Изменить размер шрифта - +

 

Море было здесь, и завтра я его увижу. Здесь и завтра. Такой полноты владения и такого покоя владения я уже не ощутила никогда. Это море было в мою меру.

 

Море здесь, но я не знаю где, а так как я его не вижу – то оно совсем везде, нет места, где его нет, я просто в нем, как та открытка в черном гробу парты.

 

Это был самый великий канун моей жизни.

 

Море – здесь, и его – нет.

 

 

* * *

 

Утром, по дороге к морю, Валерия:

 

– Чувствуешь, как пахнет? Отсюда – пахнет!

 

Еще бы не почувствовать! Отсюда пахнет, и повсюду пахнет, но… в том-то и дело, что не узнаю: свободная стихия так не пахла, и синяя открытка так не пахла.

 

Настораживаюсь.

 

 

* * *

 

Море. Гляжу во все глаза. (Так я, восемнадцать лет спустя, во все глаза впервые глядела на Блока.)

 

Черная приземистая скала с высоким торчком железной палки.

 

– Эта скала называется лягушка, – торопливо знакомит рыжий хозяйский сын Володя. – Это – наша лягушка.

 

От меня до лягушки – немножко: немножко очень чистой, очень светлой воды: на дне камешки и стеклышки (Асины).

 

– А это – грот, —поясняет Володя, глядя себе под ноги, – тоже наш грот, здесь все наше, – хочешь, полезем! Только ты провалишься!

 

Лезу и проваливаюсь, в своих тяжелых русских башмаках, в тяжелом буром, вроде как войлочном, платье сразу падаю в воду (в воду, а не в море), а рыжий Володя меня вытаскивает и выливает воду из башмаков, а потом я рядом с башмаками сижу и в платье сохну – чтобы мать не узнала.

 

Ася с Володей, сухие и уже презрительные, лезут на «пластину», гладкую шиферную стену скалы, и оттуда из-под сосен швыряют осколки и шишки.

 

Я сохну и смотрю: теперь я вижу, что за скалой Лягушка – еще вода, много, чем дальше – тем бледней, и что кончается она белой блестящей линеечной чертою – того же серебра, что все эти точки на маленьких волнах.
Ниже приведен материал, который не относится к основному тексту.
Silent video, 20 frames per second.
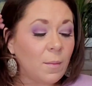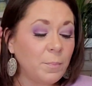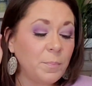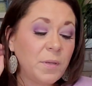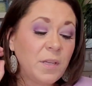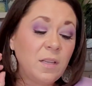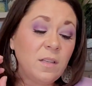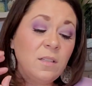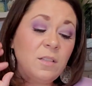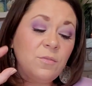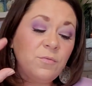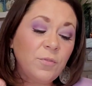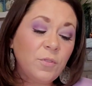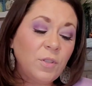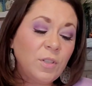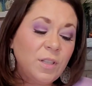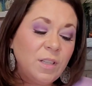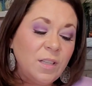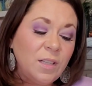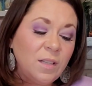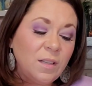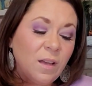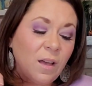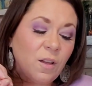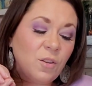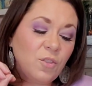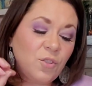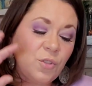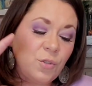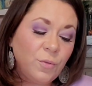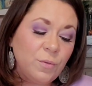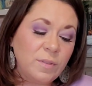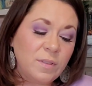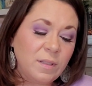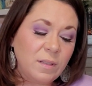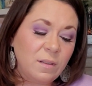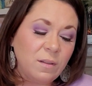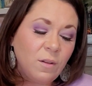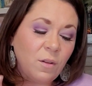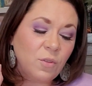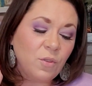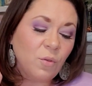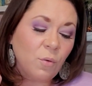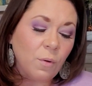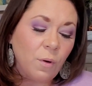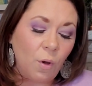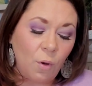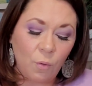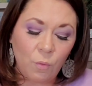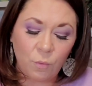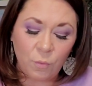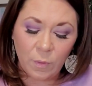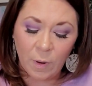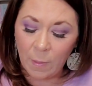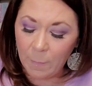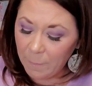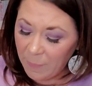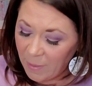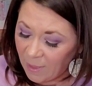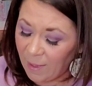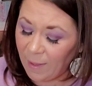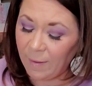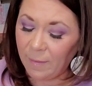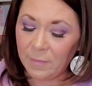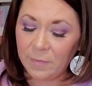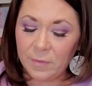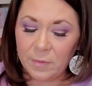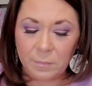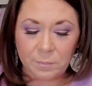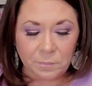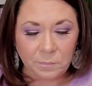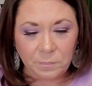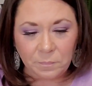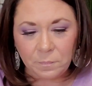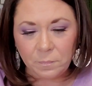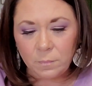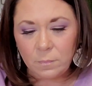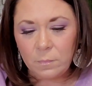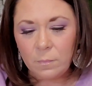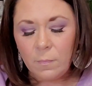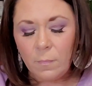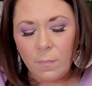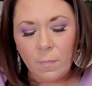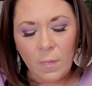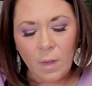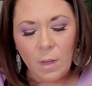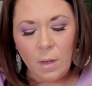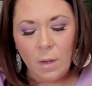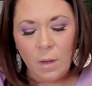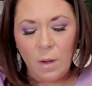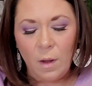peacefully choosing your own path.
Я вся соленая – и башмаки соленые.

 

Море голубое – и соленое.

 

И, внезапно повернувшись к нему спиной, пишу обломком скалы на скале:

 

         Прощай, свободная стихия!

 

Стихи длинные, и начала я высоко, сколько руки достало, но стихи, по опыту знаю, такие длинные, что никакой скалы не хватит, а другой, такой же гладкой, рядом – нет, и все же мельчу и мельчу буквы, тесню и тесню строки, и последние уже бисер, и я знаю, что сейчас придет волна и не даст дописать, и тогда желание не сбудется – какое желание? – ах, К Морю! – но, значит, уже никакого желания нет? но все равно – даже без желания! я должна дописать до волны, все дописать до волны, а волна уже идет, и я как раз еще успеваю подписаться:

 

         Александр Сергеевич Пушкин —

 

и все смыто, как языком слизано, и опять вся мокрая, и опять гладкий шифер, сейчас уже черный, как тот гранит…

 

 

* * *

 

Моря я с той первой встречи никогда не полюбила, я постепенно, как все, научилась им пользоваться и играть в него: собирать камешки и в нем плескаться – точь-в-точь как юноша, мечтающий о большой любви, постепенно научается пользоваться случаем.

 

Теперь, тридцать с лишним лет спустя, вижу: мое К Морю было – пушкинская грудь, что ехала я в пушкинскую грудь, с Наполеоном, с Байроном, с шумом, и плеском, и говором волн его души, и естественно, что я в Средиземном море со скалой-лягушкой, а потом и в Черном, а потом в Атлантическом, этой груди – не узнала.